Wie können wir uns nun des Menschseins entledigen? Wie können wir unsere Gemeinschaftsbildung organisieren, um die Welt außerhalb des Menschseins und wider das Menschsein neu zu erschaffen? Wie praktizieren wir Fürsorge, und zwar auf eine Weise, die unsere sozialen Beziehungen grundlegend verändert? Wynter steht nicht allein mit ihrer Analyse der ausgrenzenden Kategorie des Menschseins. Auch James Baldwin, Frantz Fanon, George Yancy, Saidiya Hartman, Hortense Spillers, Fred Moten, Rinaldo Walcott, Christina Sharpe, Alexander Weheilye, Alexis Pauline Gumbs, Marquis Bey und Frank Wilderson, sie alle ersinnen und untersuchen Lebensweisen außerhalb, entgegen und jenseits des Menschlichen. Ich bin weder eine Wissenschaftlerin der Black Studies noch eine Verfechterin des Afropessimismus, deshalb möchte ich bei meinem Abstecher in diese Thematik behutsam und respektvoll vorgehen.5 Mir geht es weniger darum, das Schwarzsein und das Menschsein zu theoretisieren; vielmehr möchte ich ergründen, was geschieht, wenn wir Wynters Auffassung vom Menschsein als gegeben annehmen und diese mit einer nur allzu menschlichen Politik verbinden, um auf andere Weise über Schwarzen Feminismus nachzudenken und Schwarzen Feminismus anders zu praktizieren.

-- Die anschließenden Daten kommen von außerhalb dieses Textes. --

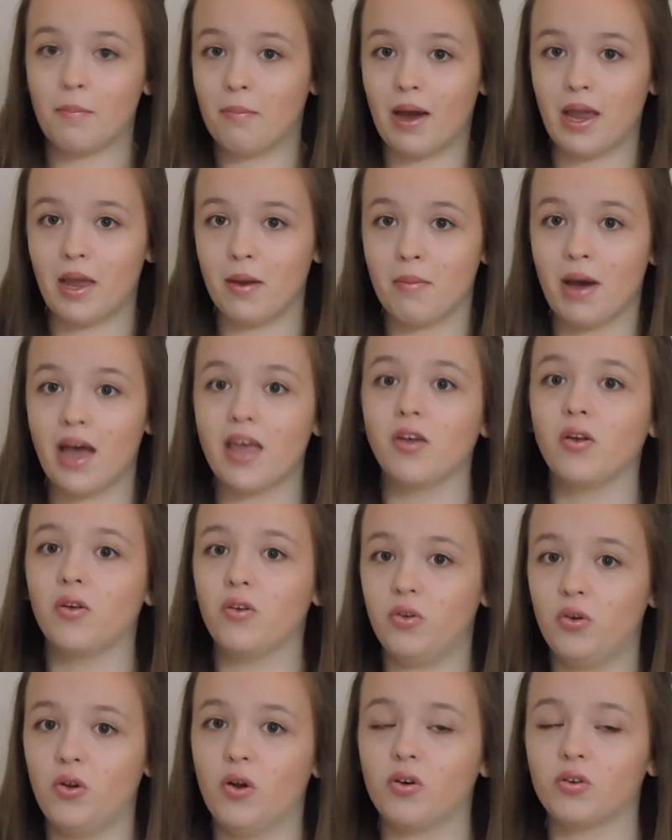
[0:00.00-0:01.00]
by a mile,
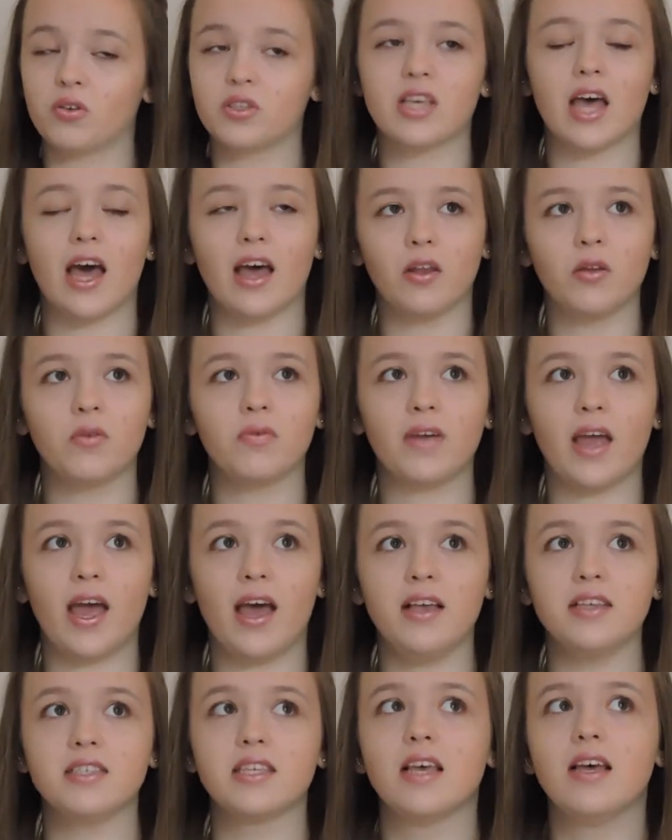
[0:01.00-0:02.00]
dogs. I love
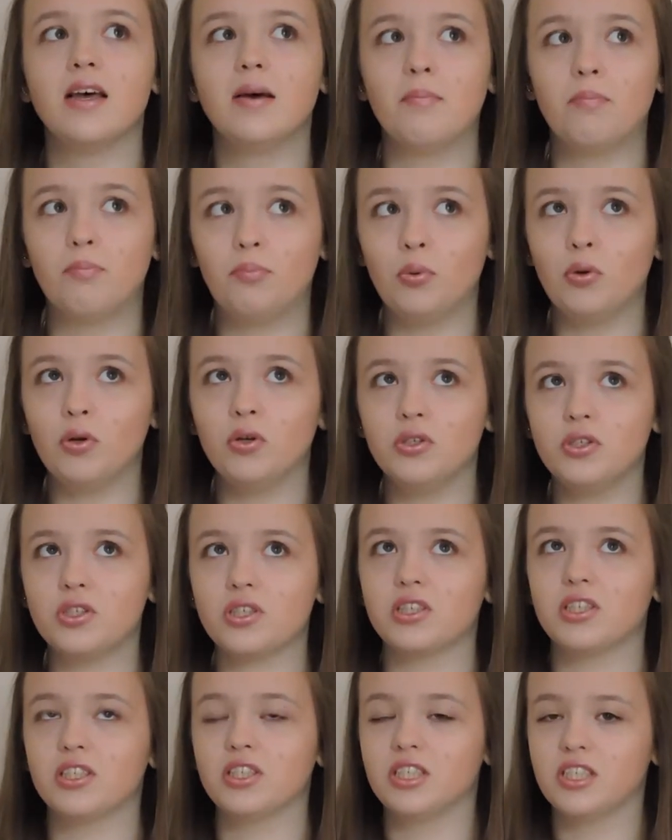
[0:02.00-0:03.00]
cats, but
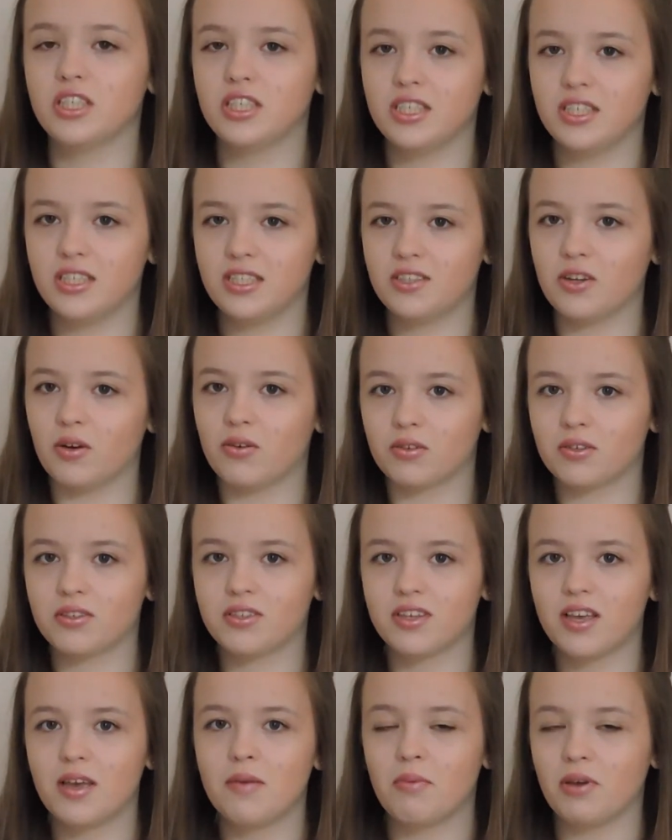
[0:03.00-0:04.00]

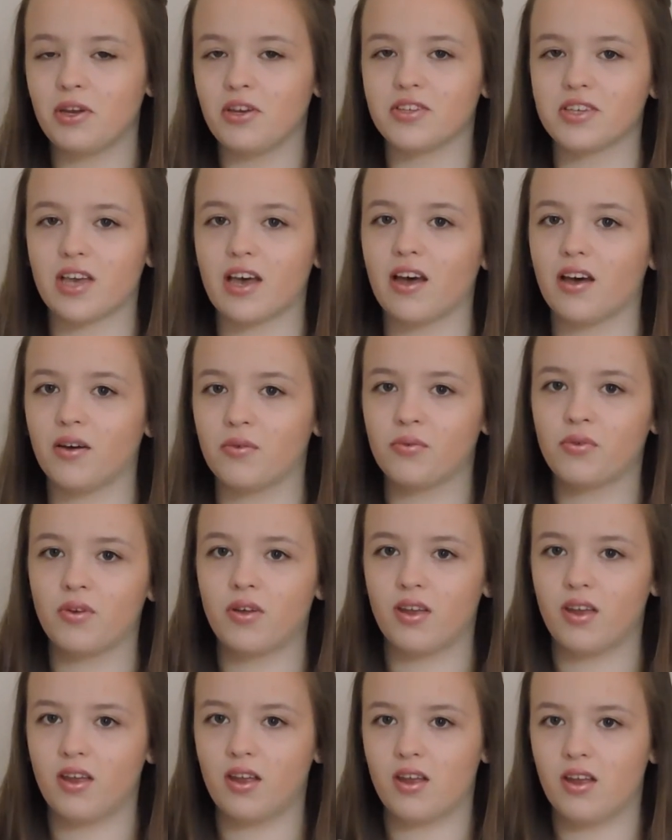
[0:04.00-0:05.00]
dogs, because I have
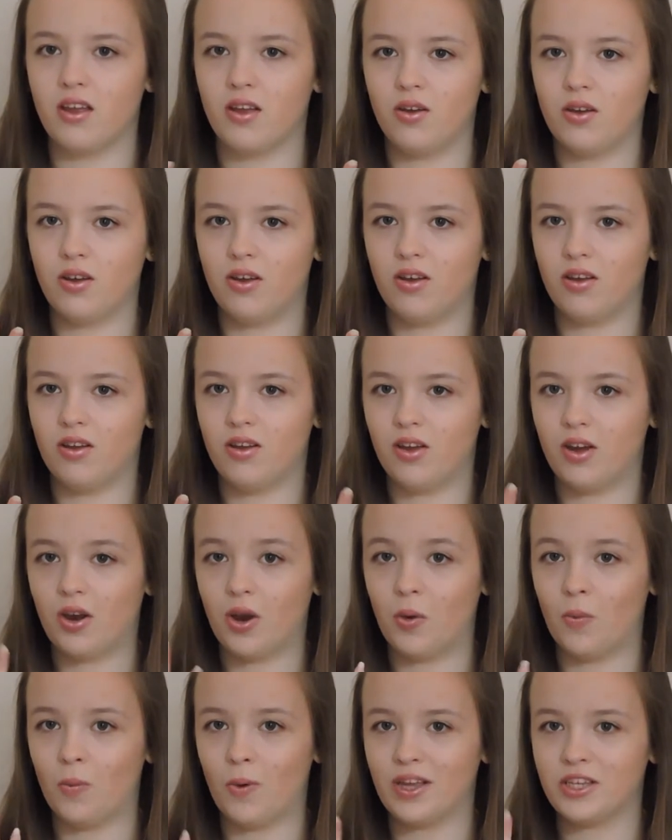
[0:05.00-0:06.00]

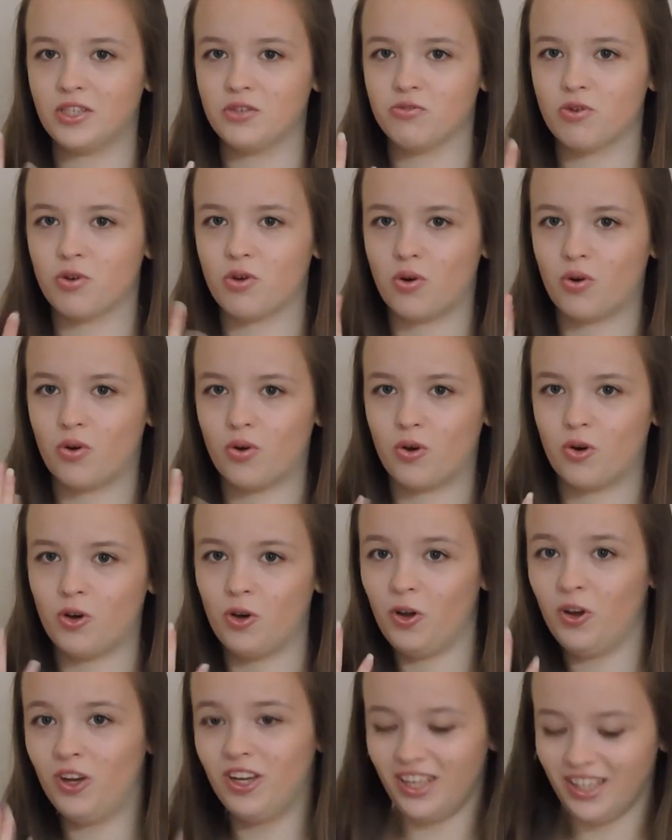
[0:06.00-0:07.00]

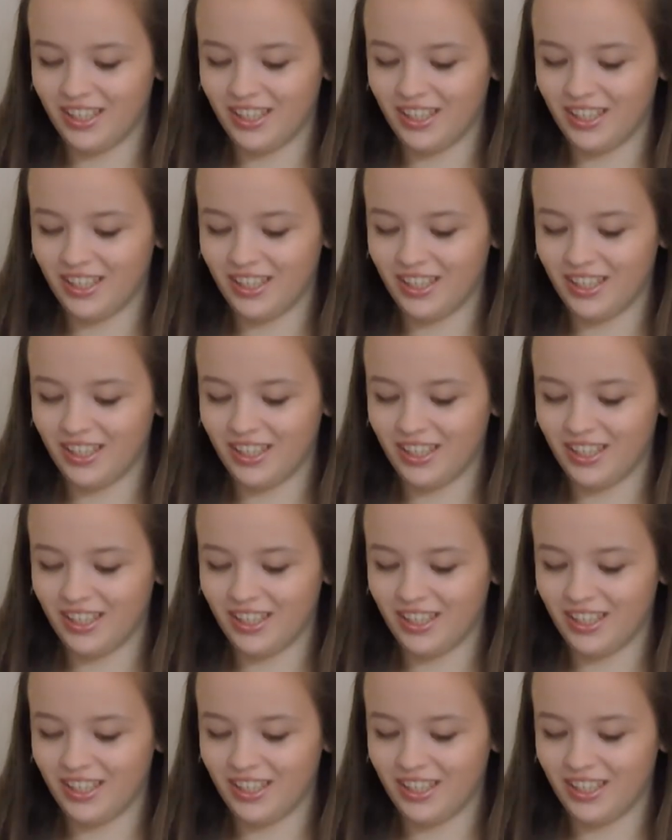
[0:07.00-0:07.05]
quattro.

Dies ist der Feminismus der Fliehenden – ein wilder Vorschlag, ein paradoxes Experiment, um herauszufinden, ob es möglich ist, die durchlässige, sich verändernde und instabile Identität des Aufderfluchtseins auf eine Schwarze feministische Politik der Befreiung anzuwenden. Wie würde es aussehen, wenn wir Fürsorge- und Solidaritätsbeziehungen mit jenen Anderen eingingen, die sich außerhalb der Kategorie des Menschlichen befinden? Was wird zum Beispiel über die Unmenschlichkeit an den europäischen Grenzen offenbar, wenn wir die Interessen und Bedürfnisse der Geflüchteten – der Migrant:innen und Flüchtlinge – in den Mittelpunkt unserer fürsorglichen und solidarischen Politik stellen? Wie ließe sich das mit direkten Aktionen für einen radikalen sozialen Wandel verbinden?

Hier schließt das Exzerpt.